Faith
- First edition cover (publ. HarperCollins)
- Author: Len Deighton
- Language: English
- Genre: Spy novel
- Publisher: Hutchinson
- Publication date: 1994 (UK)
- Publication place: United Kingdom
- Media type: Print (Hardcover)
- Preceded by: Spy Sinker
- Followed by: Hope

= Faith (novel) =

1994 novel by Len Deighton

Faith is a 1994 spy novel by Len Deighton. It is the first novel in the final trilogy of three about Bernard Samson, a middle-aged and somewhat jaded intelligence officer working for the British Secret Intelligence Service (MI6). Faith is part of the Faith, Hope and Charity trilogy, being followed by Hope and Charity. This trilogy is preceded by the Game, Set and Match and the Hook, Line and Sinker trilogies. Deighton's novel Winter (1987) is a prequel to the nine novels, covering the years 1900-1945 and providing the backstory to some of the characters.

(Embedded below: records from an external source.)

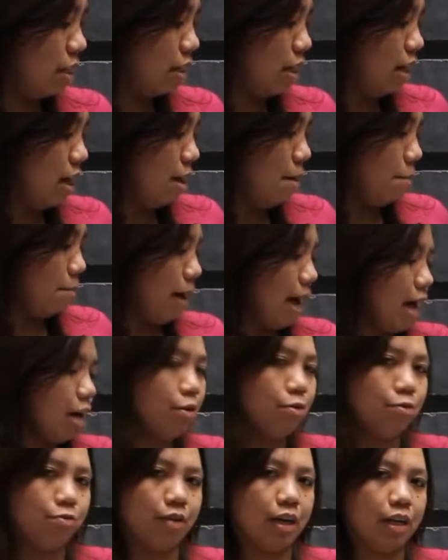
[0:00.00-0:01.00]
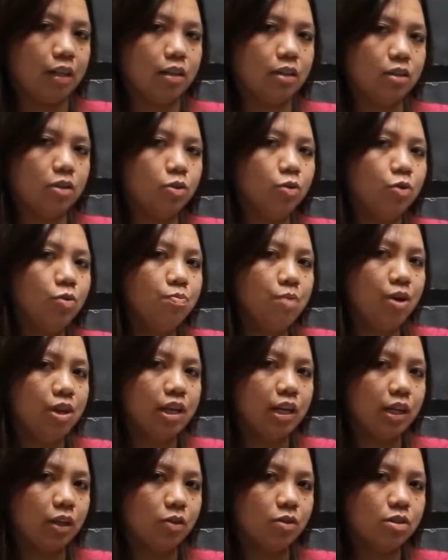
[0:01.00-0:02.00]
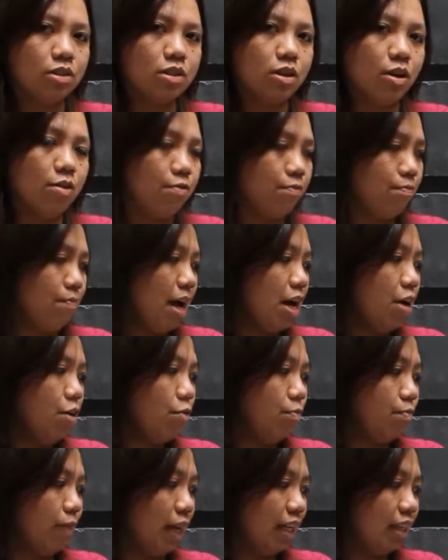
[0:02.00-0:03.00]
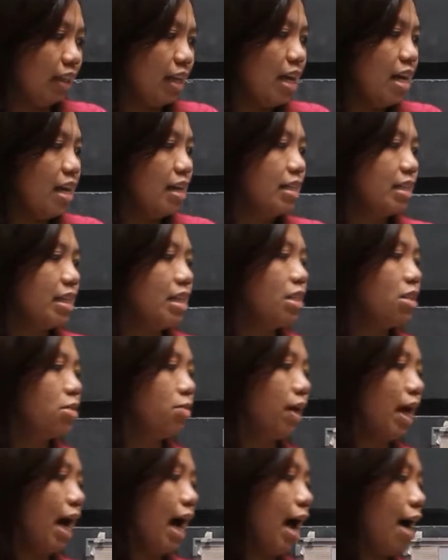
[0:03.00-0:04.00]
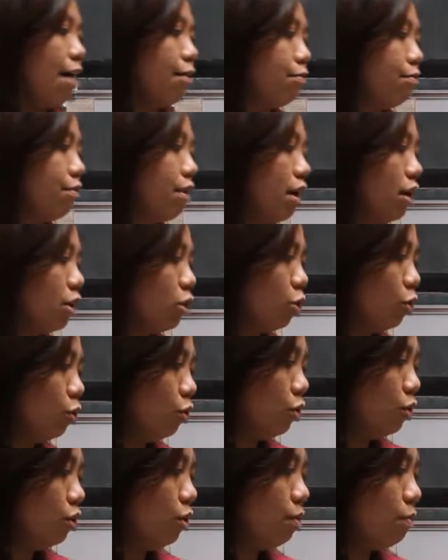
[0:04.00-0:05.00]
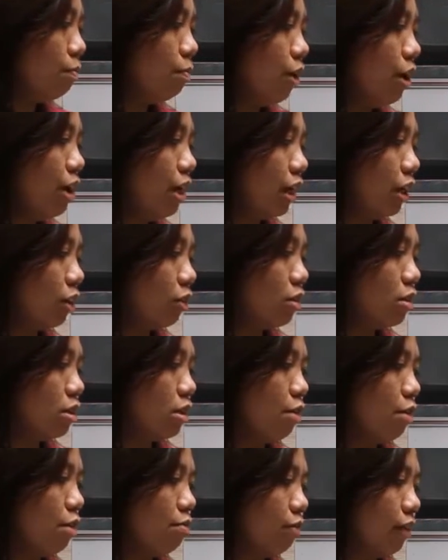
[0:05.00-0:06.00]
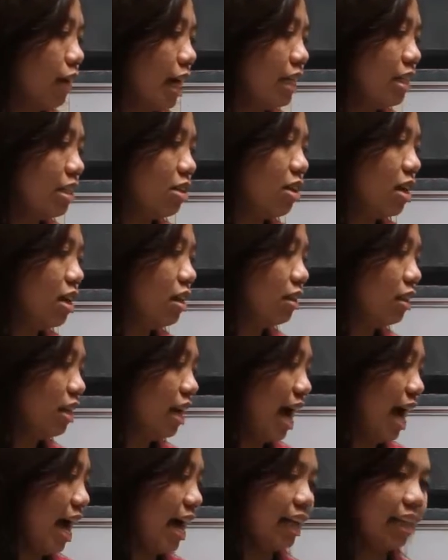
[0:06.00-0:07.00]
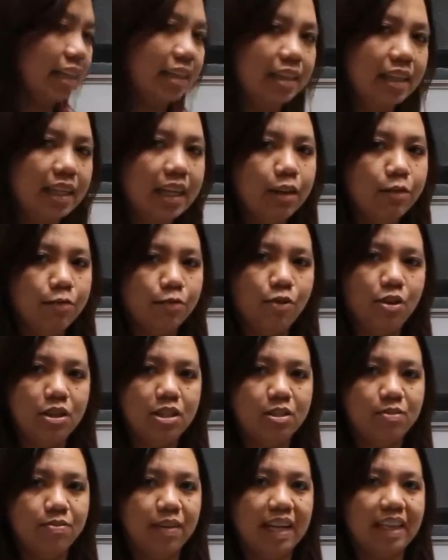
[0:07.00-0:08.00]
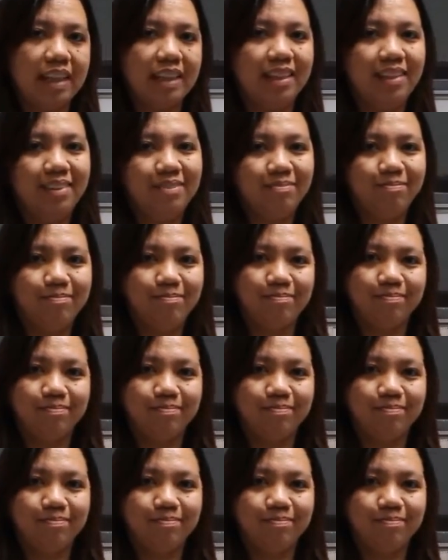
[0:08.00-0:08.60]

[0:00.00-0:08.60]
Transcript: is pyruvate, 2 molecules of pyruvate, since we have 2 molecules of glyceraldehyde 3-phosphate.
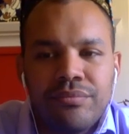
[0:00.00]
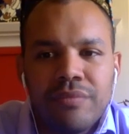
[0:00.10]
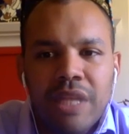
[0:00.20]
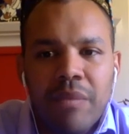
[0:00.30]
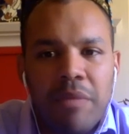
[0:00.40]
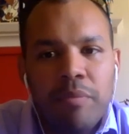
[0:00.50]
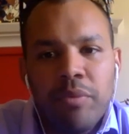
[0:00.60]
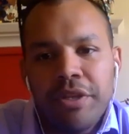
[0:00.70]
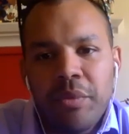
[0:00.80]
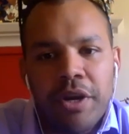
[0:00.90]
maybe
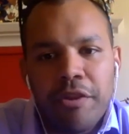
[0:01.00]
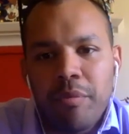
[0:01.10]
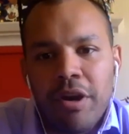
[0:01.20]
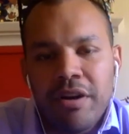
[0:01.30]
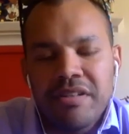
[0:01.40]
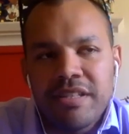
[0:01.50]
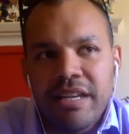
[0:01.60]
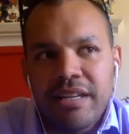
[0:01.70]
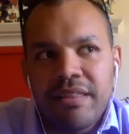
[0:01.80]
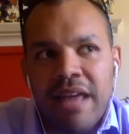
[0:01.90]
pulling one other part is
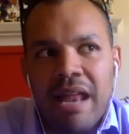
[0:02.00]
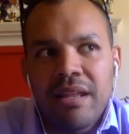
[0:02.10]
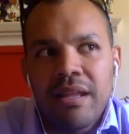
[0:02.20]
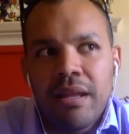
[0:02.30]
like that,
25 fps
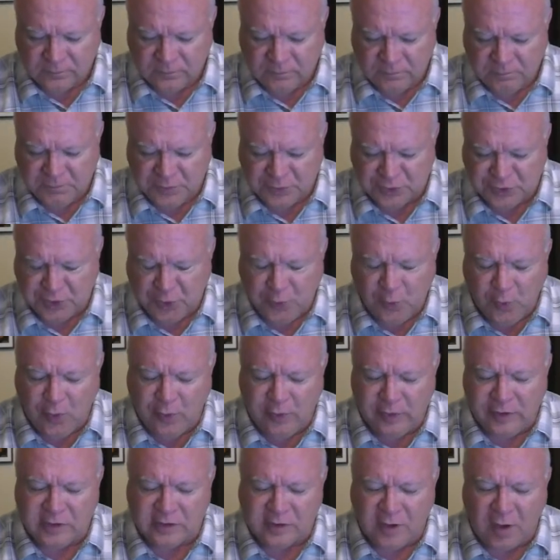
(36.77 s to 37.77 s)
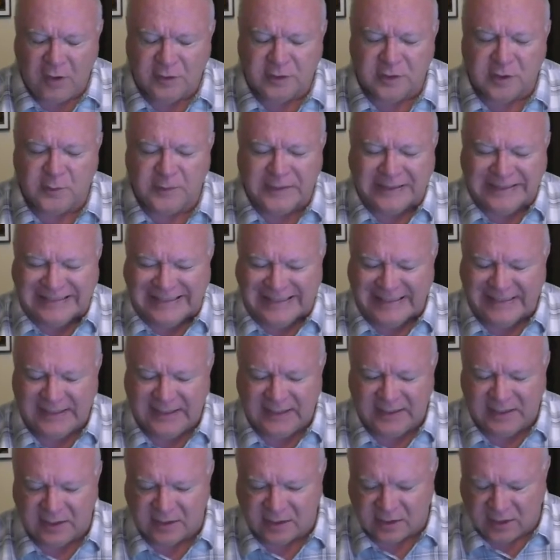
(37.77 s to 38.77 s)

but your word is also intended as a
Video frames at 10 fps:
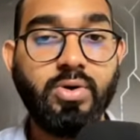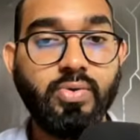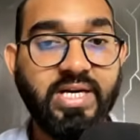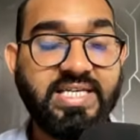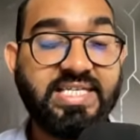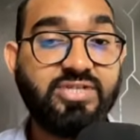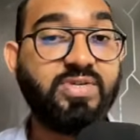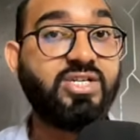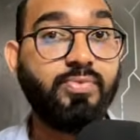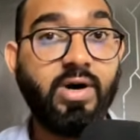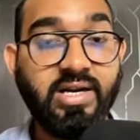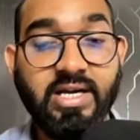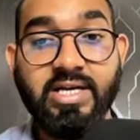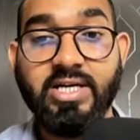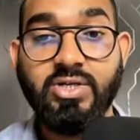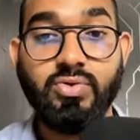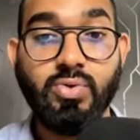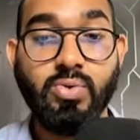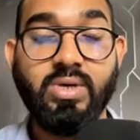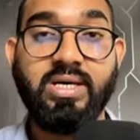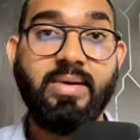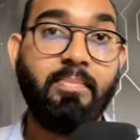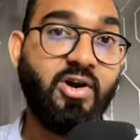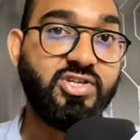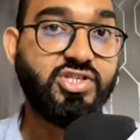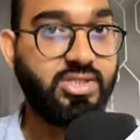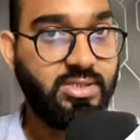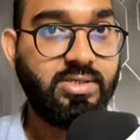2021 to March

The novel is set in 1987, when Soviet control of Eastern Europe is beginning to falter. It picks up the story from the end of Spy Line and Spy Sinker, with Fiona and Bernard Samson returning to London Central to rebuild their careers and marriage after recuperating with Bret Rensselaer in California.

==Plot summary==
Dicky Cruyer, who is now acting Director of Operations, sends Bernard and another agent into East Germany to meet Verdi, a KGB defector who has promised to supply access to the KGB mainframe and wanted to see Bernard. Upon discovering a corpse at the meeting point they realise that they have been set up. After killing a Stasi agent and being sheltered by one of Fiona's networks they escape back to West Berlin. Dicky is desperate for the Verdi operation to succeed in order to secure Operations permanently and angle for the soon to be vacant Deputy Director General position. Fiona is now working for Dicky and backing the operation because VERDI has promised to bring information about the death of her sister Tessa during Fiona's escape from the East. Others high-up in the SIS are determined to block the operation.

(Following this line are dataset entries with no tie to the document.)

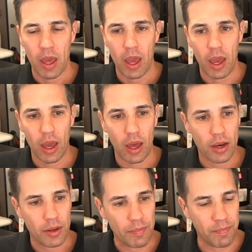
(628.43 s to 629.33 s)

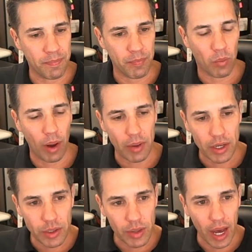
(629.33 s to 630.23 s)
And why would I
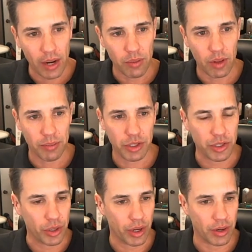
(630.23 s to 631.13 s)
do that? Well, I'm going to
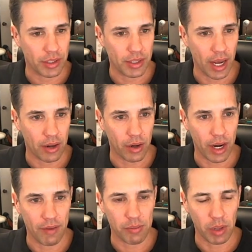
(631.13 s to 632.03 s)
show you here in a sec. You're going
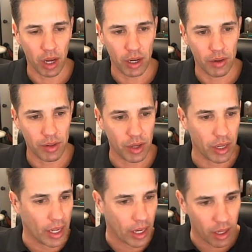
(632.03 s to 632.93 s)
to have a block here that you
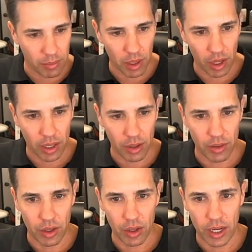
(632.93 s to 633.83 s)
can edit and a block here
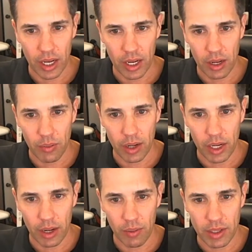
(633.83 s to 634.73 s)
that you can edit. And we're going to
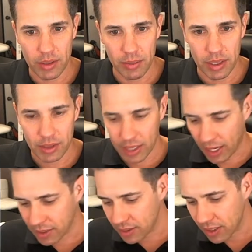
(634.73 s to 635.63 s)
get rid of some of this
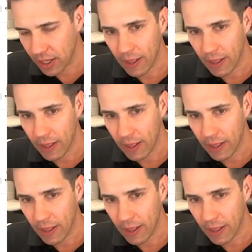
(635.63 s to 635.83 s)
text.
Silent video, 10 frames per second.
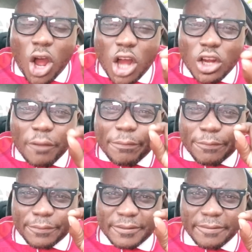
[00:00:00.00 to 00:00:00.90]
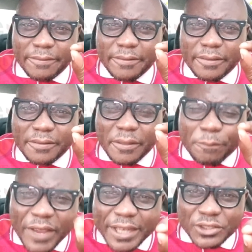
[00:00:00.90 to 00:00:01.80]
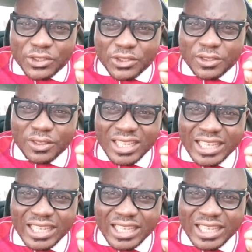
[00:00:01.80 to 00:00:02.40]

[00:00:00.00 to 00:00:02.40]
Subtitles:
All of the things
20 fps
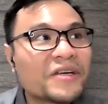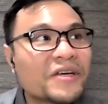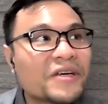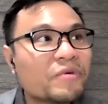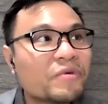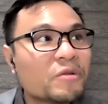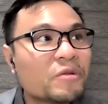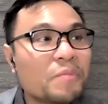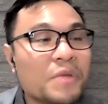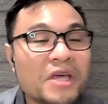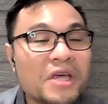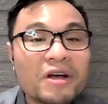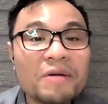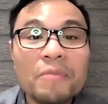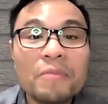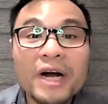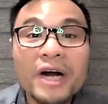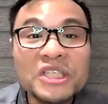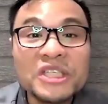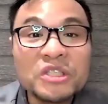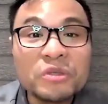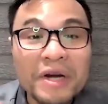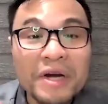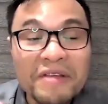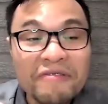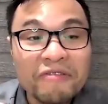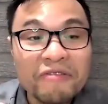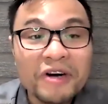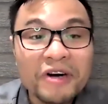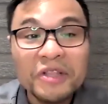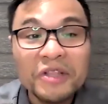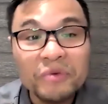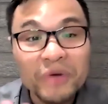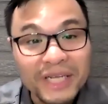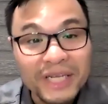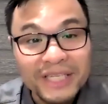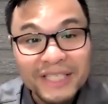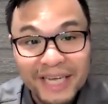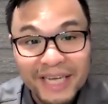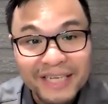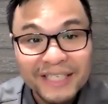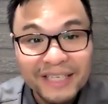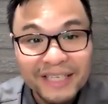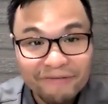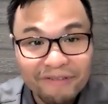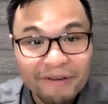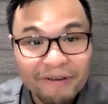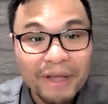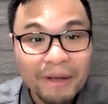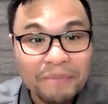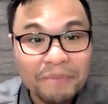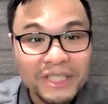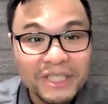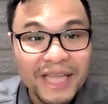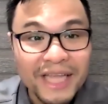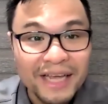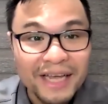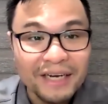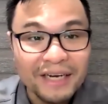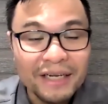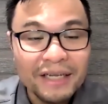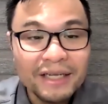will be on March 24 to 26, if I'm not mistaken.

Bernard knows Verdi from the old days in Berlin, doesn't trust him and isn't sure about the operation but now he must work with his old friend Werner Volkmann to find out what is really going on and bring Verdi safely to London. Along the way Bernard has to deal with the usual office politics, enemy agents, his fragile wife, his ex-girlfriend Gloria, Dicky's wife's seduction by a KGB operative and Tessa's husband's attempts to find out who was really responsible for her death and make them pay.

Bret makes a surprise return to London to take the Deputy Director General position. He appoints Gloria as his assistant and promises a major clean out of London Central. Gloria tells Bernard she is worried that files about her father's and Bernard's connection with Fiona's mission are being illegally erased from top secret databases.

Verdi tells Bernard the corpse at the meeting point was Timmermann, a freelance agent working for George and Fiona who was nosing around about Tessa and had to be eliminated, something Bret had tried to inform Bernard of via a cryptic message. Verdi is safely brought to London to finalise the deal where he hands over Tessa's post mortem report as promised. Verdi then spins a fanciful story to Bernard that the report is a fake and that Tessa is really still alive and being held captive in East Germany; something Bernard forces Werner to keep secret. Verdi is then killed by a sniper and everyone faces an official inquiry into the mission's failure.